Don't include pictures. Quote the lines below from the first through the line that contains "[00:00:01.50 to 00:00:02.50]".

══ Dataset entries ══

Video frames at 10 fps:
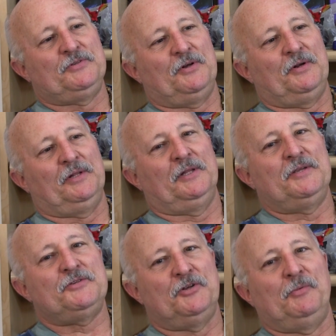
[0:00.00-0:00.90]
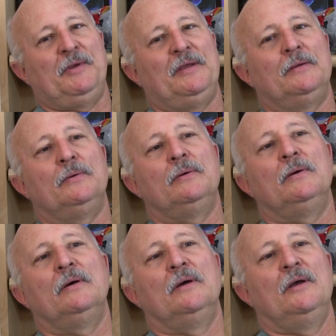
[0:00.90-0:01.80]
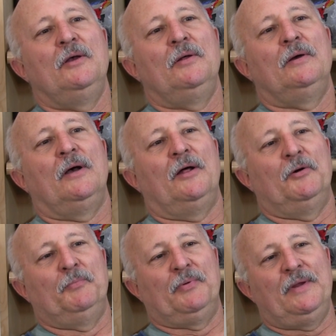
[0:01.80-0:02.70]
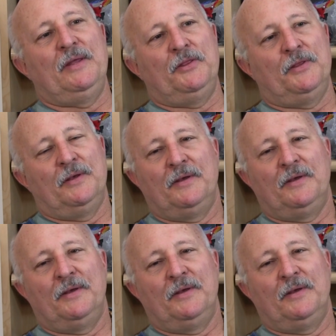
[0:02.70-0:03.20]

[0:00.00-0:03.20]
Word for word: and started to listen to me uh, breathe.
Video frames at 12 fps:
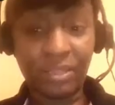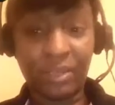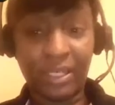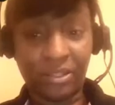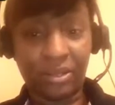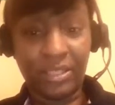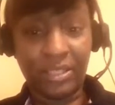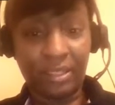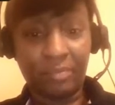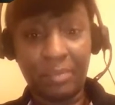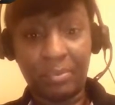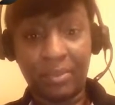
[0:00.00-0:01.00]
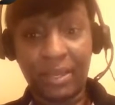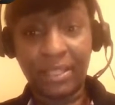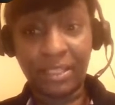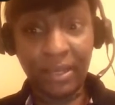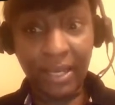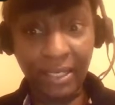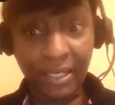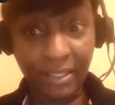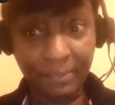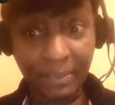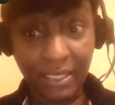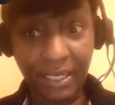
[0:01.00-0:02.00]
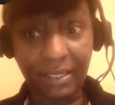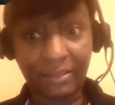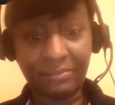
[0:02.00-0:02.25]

when I started telling people that. So I kind of stopped saying it.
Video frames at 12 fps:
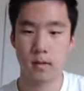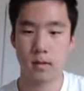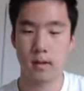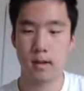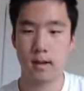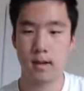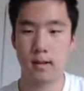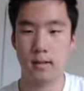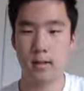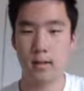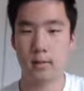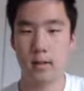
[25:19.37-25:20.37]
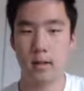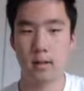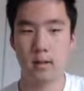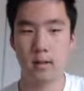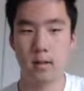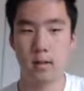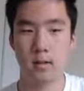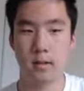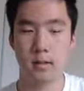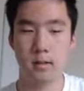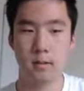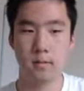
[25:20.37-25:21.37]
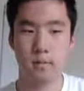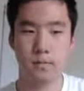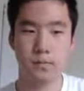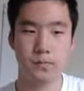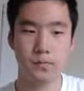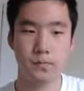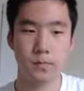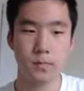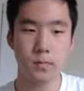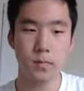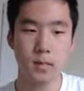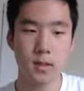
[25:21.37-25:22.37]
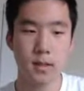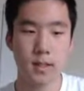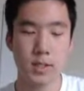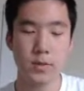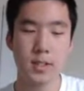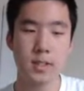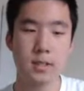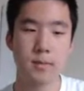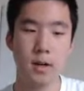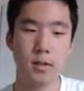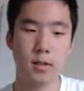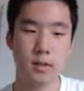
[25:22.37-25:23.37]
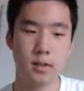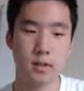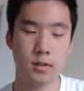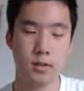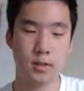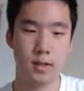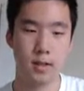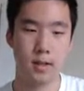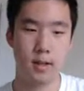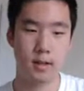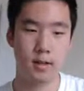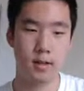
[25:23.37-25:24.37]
Yeah, and then we get it all correct. Because when it's smaller than string.length,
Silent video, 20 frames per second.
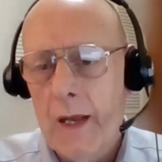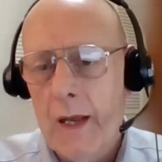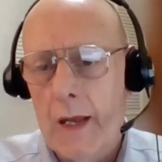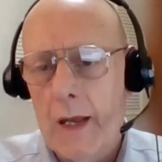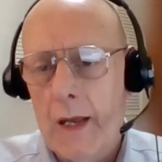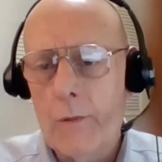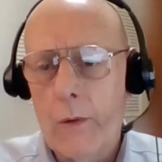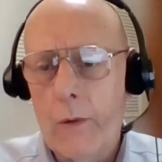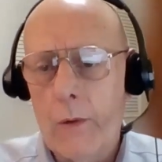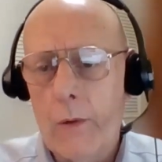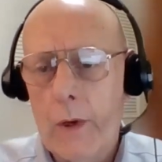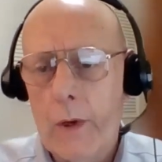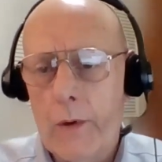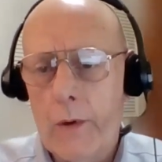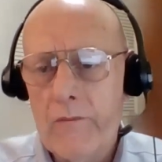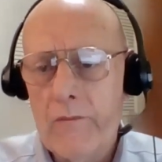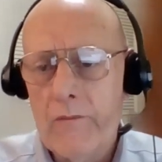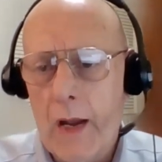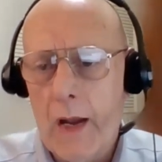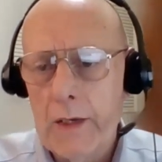And what we
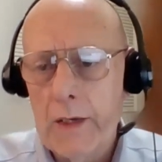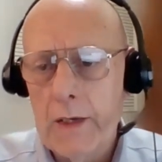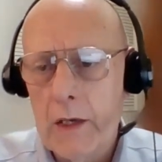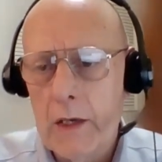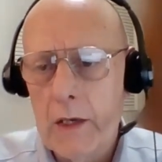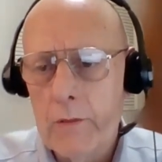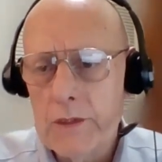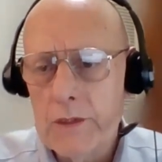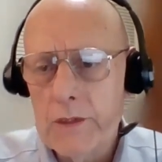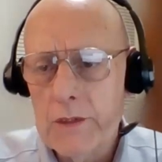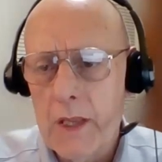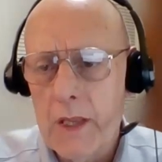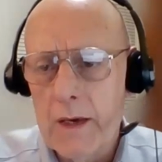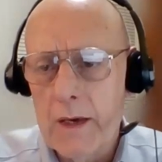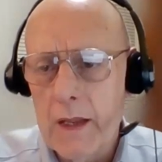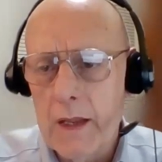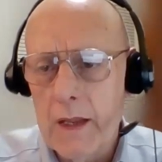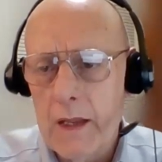were finding was that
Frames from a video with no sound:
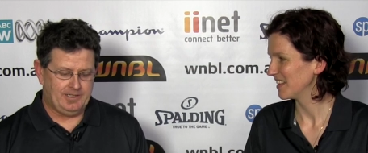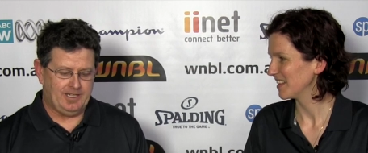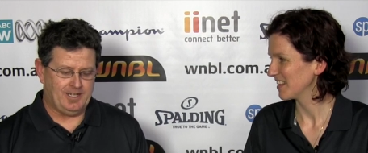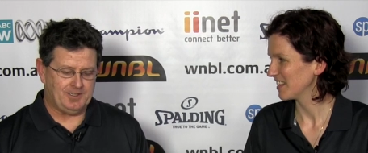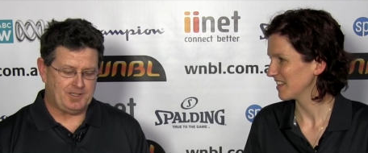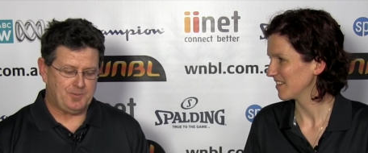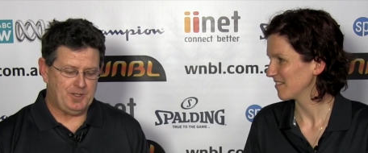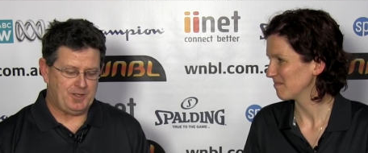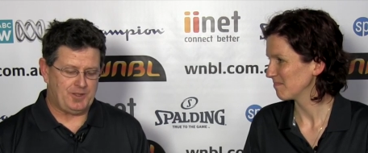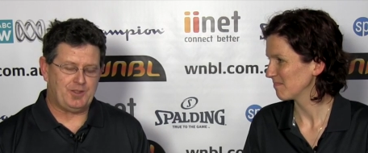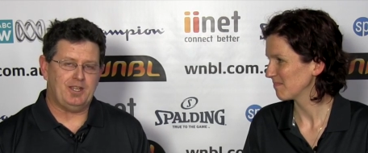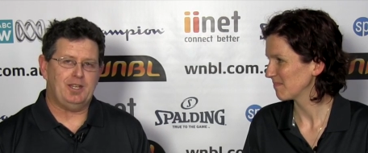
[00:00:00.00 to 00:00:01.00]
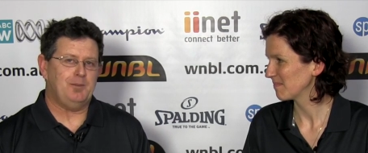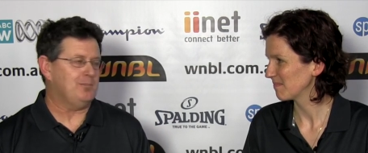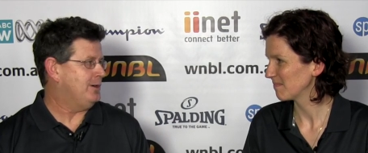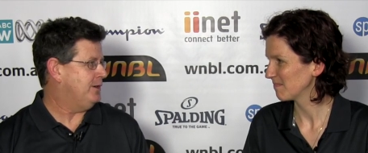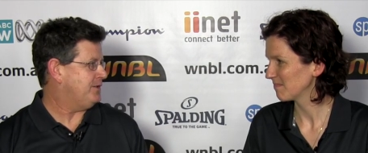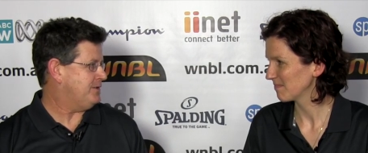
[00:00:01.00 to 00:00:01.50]
Speaker 1: Deanna Smith in
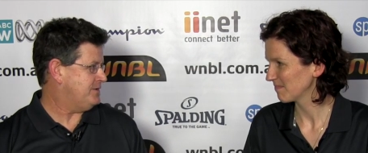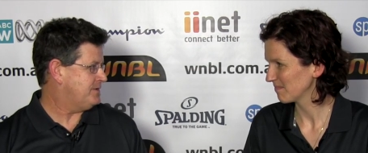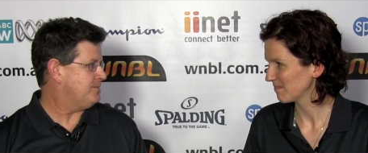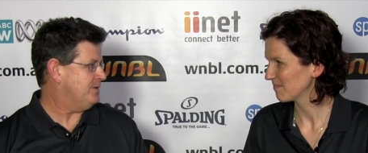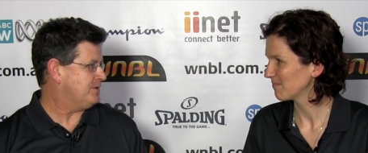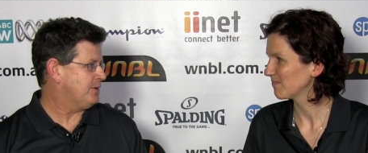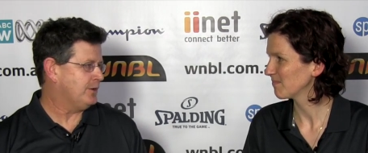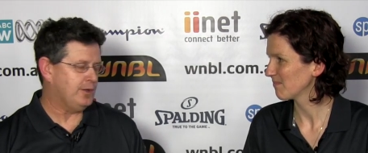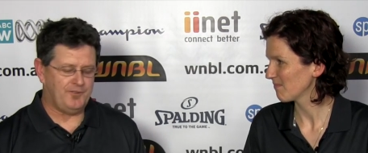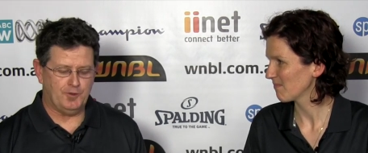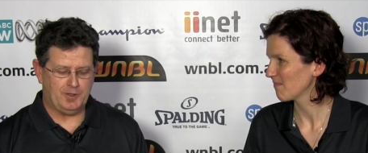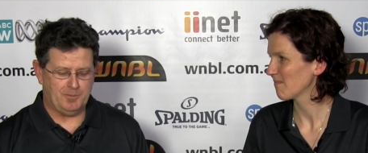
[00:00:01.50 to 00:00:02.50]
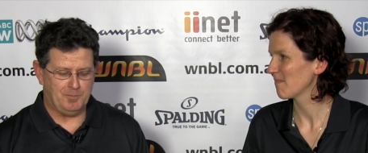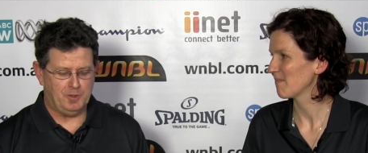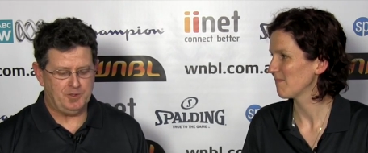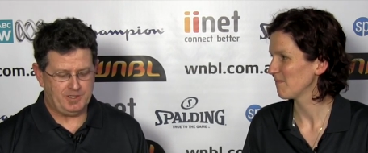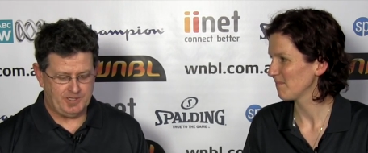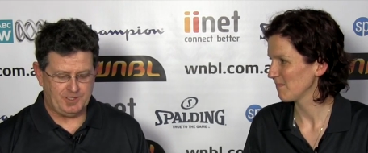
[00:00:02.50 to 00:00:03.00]
Perth has got her foot in a
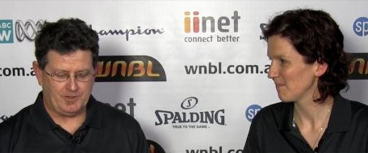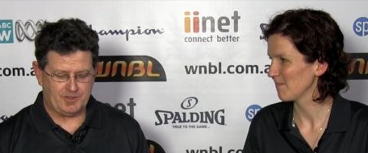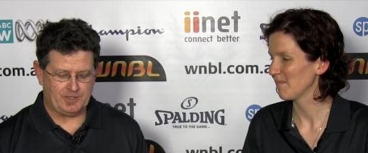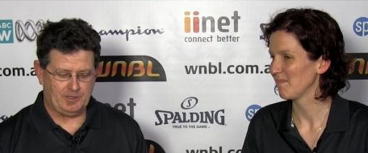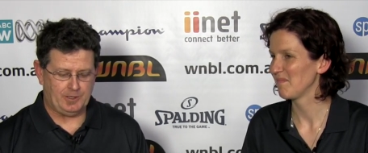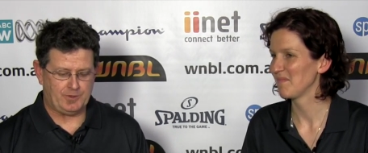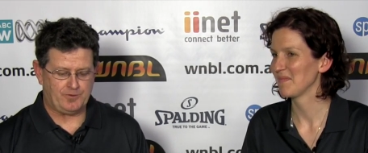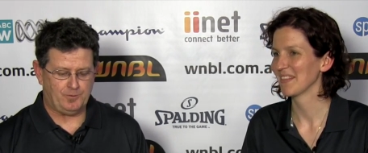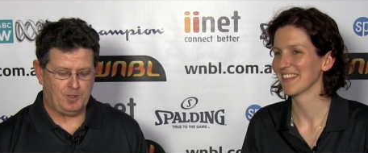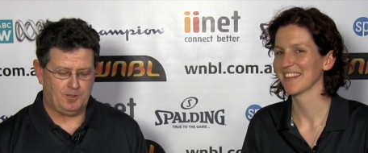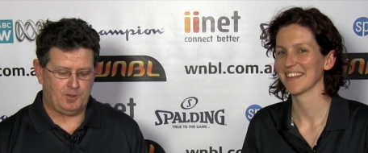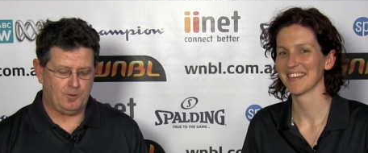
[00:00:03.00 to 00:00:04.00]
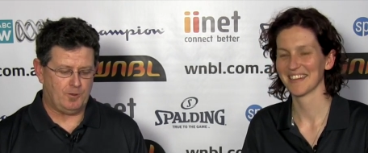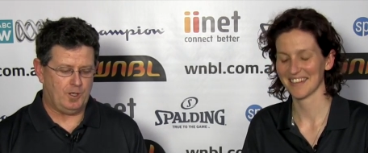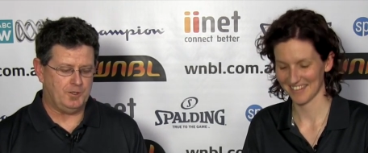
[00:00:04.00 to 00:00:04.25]
boot. She's on the sidelines for a while. Laura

═══

■ Answer for this exercise:
Video frames at 10 fps:
[0:00.00-0:00.90]
[0:00.90-0:01.80]
[0:01.80-0:02.70]
[0:02.70-0:03.20]

[0:00.00-0:03.20]
Word for word: and started to listen to me uh, breathe.
Video frames at 12 fps:
[0:00.00-0:01.00]
[0:01.00-0:02.00]
[0:02.00-0:02.25]

when I started telling people that. So I kind of stopped saying it.
Video frames at 12 fps:
[25:19.37-25:20.37]
[25:20.37-25:21.37]
[25:21.37-25:22.37]
[25:22.37-25:23.37]
[25:23.37-25:24.37]
Yeah, and then we get it all correct. Because when it's smaller than string.length,
Silent video, 20 frames per second.
And what we
were finding was that
Frames from a video with no sound:
[00:00:00.00 to 00:00:01.00]
[00:00:01.00 to 00:00:01.50]
Speaker 1: Deanna Smith in
[00:00:01.50 to 00:00:02.50]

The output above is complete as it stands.